Required work>
Without the images, output every record exactly as it appears.

(Listed entries)

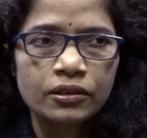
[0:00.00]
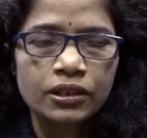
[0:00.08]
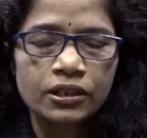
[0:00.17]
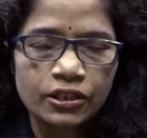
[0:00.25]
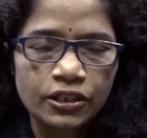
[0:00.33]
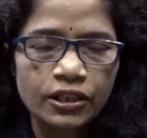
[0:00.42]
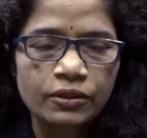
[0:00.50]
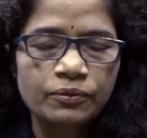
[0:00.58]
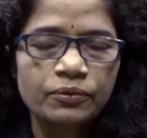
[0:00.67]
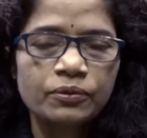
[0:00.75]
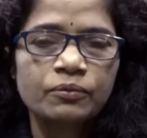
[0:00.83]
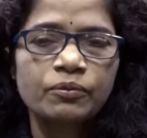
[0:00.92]

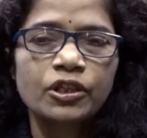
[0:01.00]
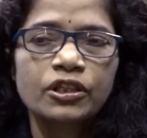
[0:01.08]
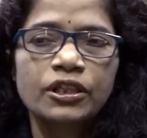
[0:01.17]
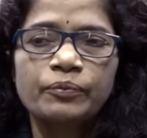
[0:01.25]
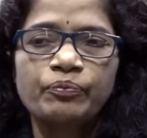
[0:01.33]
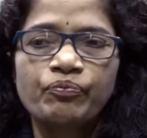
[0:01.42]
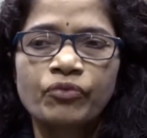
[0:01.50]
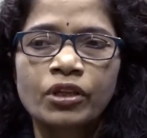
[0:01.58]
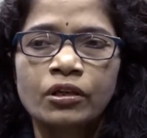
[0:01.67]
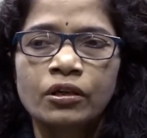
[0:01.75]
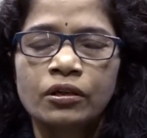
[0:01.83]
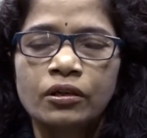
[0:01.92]
relief for them,
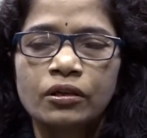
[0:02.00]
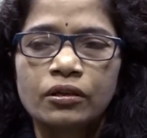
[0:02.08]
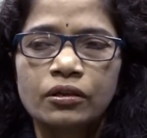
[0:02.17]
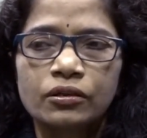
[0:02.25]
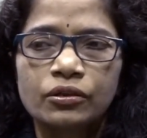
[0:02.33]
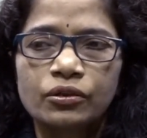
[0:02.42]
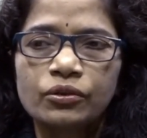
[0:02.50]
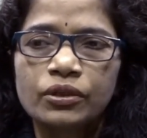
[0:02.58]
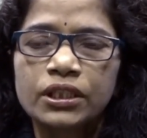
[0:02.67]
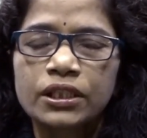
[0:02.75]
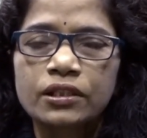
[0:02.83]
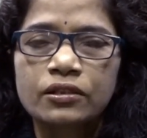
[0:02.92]
though
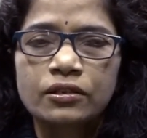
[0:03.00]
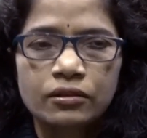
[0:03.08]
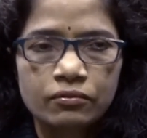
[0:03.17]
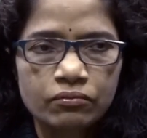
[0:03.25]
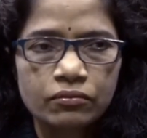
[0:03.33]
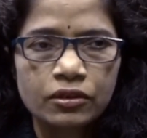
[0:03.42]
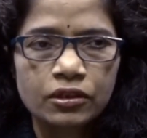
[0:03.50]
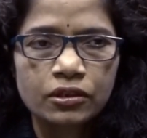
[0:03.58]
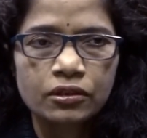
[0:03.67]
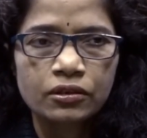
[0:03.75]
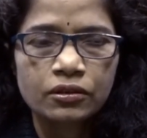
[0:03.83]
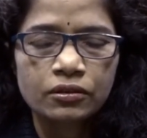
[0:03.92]
it is
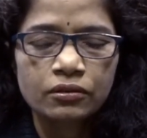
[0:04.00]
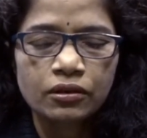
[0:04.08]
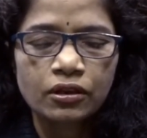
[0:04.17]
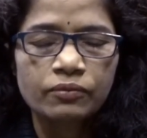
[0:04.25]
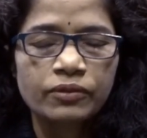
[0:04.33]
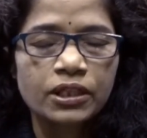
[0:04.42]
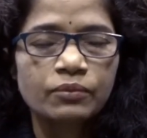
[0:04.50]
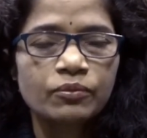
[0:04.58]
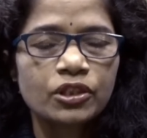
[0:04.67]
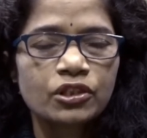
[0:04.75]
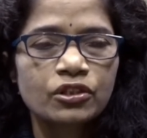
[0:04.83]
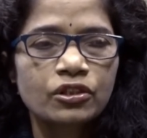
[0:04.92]
not very
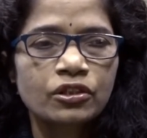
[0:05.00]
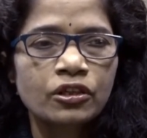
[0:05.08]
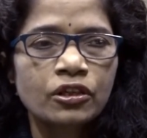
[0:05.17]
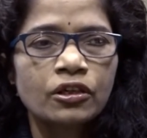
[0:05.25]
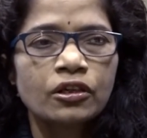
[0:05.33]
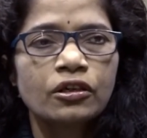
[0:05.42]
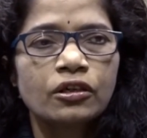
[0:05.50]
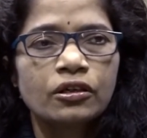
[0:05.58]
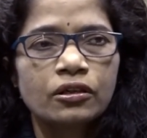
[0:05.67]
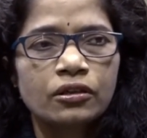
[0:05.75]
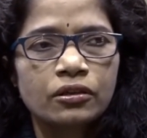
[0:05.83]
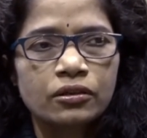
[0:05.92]
much
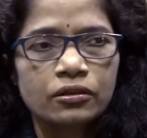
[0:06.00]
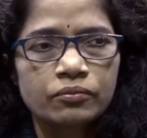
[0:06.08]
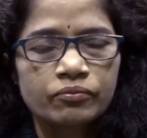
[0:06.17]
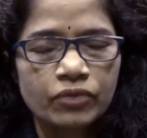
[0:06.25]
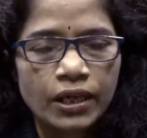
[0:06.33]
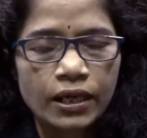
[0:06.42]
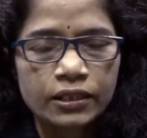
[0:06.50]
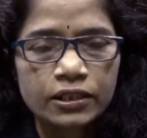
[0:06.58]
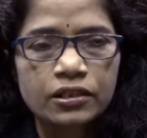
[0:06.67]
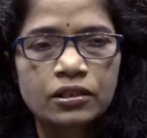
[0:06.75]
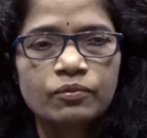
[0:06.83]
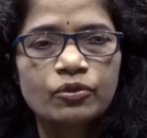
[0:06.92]

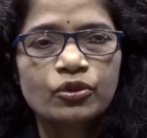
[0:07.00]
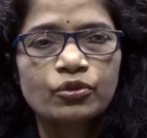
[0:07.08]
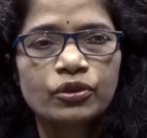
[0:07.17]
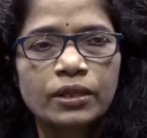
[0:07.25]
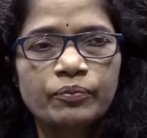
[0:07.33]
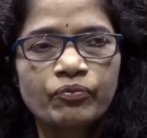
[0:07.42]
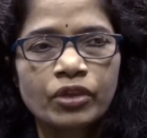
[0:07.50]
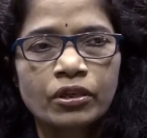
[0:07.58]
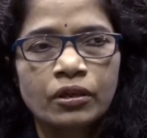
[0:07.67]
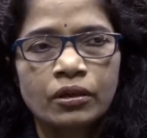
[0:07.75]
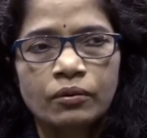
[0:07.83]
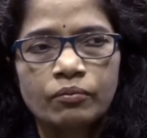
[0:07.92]
accessible to them.
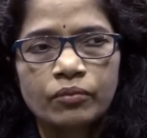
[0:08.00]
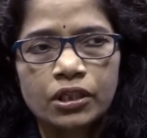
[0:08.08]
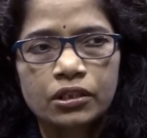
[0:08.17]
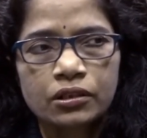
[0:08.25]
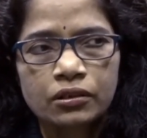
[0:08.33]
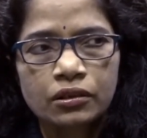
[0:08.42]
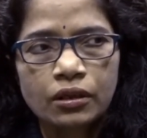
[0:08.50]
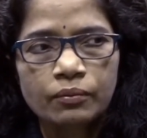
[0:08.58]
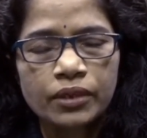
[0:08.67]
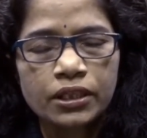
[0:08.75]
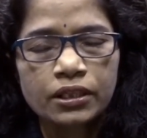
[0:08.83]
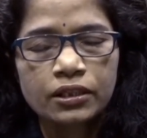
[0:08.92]
But
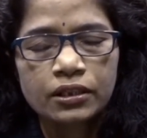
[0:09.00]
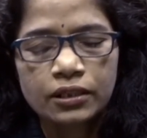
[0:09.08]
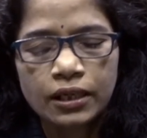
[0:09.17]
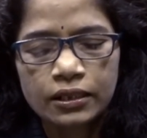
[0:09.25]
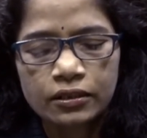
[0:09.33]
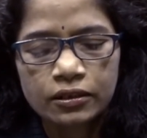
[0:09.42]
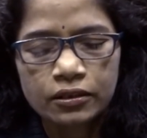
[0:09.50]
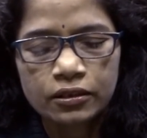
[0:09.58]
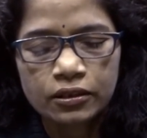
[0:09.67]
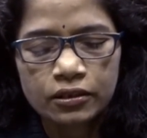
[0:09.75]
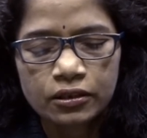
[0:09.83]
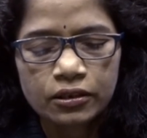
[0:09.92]
government and the
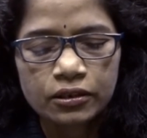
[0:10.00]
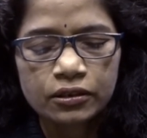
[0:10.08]
other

(End Listed entries)

Completed exercise>
[0:00.00]
[0:00.08]
[0:00.17]
[0:00.25]
[0:00.33]
[0:00.42]
[0:00.50]
[0:00.58]
[0:00.67]
[0:00.75]
[0:00.83]
[0:00.92]

[0:01.00]
[0:01.08]
[0:01.17]
[0:01.25]
[0:01.33]
[0:01.42]
[0:01.50]
[0:01.58]
[0:01.67]
[0:01.75]
[0:01.83]
[0:01.92]
relief for them,
[0:02.00]
[0:02.08]
[0:02.17]
[0:02.25]
[0:02.33]
[0:02.42]
[0:02.50]
[0:02.58]
[0:02.67]
[0:02.75]
[0:02.83]
[0:02.92]
though
[0:03.00]
[0:03.08]
[0:03.17]
[0:03.25]
[0:03.33]
[0:03.42]
[0:03.50]
[0:03.58]
[0:03.67]
[0:03.75]
[0:03.83]
[0:03.92]
it is
[0:04.00]
[0:04.08]
[0:04.17]
[0:04.25]
[0:04.33]
[0:04.42]
[0:04.50]
[0:04.58]
[0:04.67]
[0:04.75]
[0:04.83]
[0:04.92]
not very
[0:05.00]
[0:05.08]
[0:05.17]
[0:05.25]
[0:05.33]
[0:05.42]
[0:05.50]
[0:05.58]
[0:05.67]
[0:05.75]
[0:05.83]
[0:05.92]
much
[0:06.00]
[0:06.08]
[0:06.17]
[0:06.25]
[0:06.33]
[0:06.42]
[0:06.50]
[0:06.58]
[0:06.67]
[0:06.75]
[0:06.83]
[0:06.92]

[0:07.00]
[0:07.08]
[0:07.17]
[0:07.25]
[0:07.33]
[0:07.42]
[0:07.50]
[0:07.58]
[0:07.67]
[0:07.75]
[0:07.83]
[0:07.92]
accessible to them.
[0:08.00]
[0:08.08]
[0:08.17]
[0:08.25]
[0:08.33]
[0:08.42]
[0:08.50]
[0:08.58]
[0:08.67]
[0:08.75]
[0:08.83]
[0:08.92]
But
[0:09.00]
[0:09.08]
[0:09.17]
[0:09.25]
[0:09.33]
[0:09.42]
[0:09.50]
[0:09.58]
[0:09.67]
[0:09.75]
[0:09.83]
[0:09.92]
government and the
[0:10.00]
[0:10.08]
other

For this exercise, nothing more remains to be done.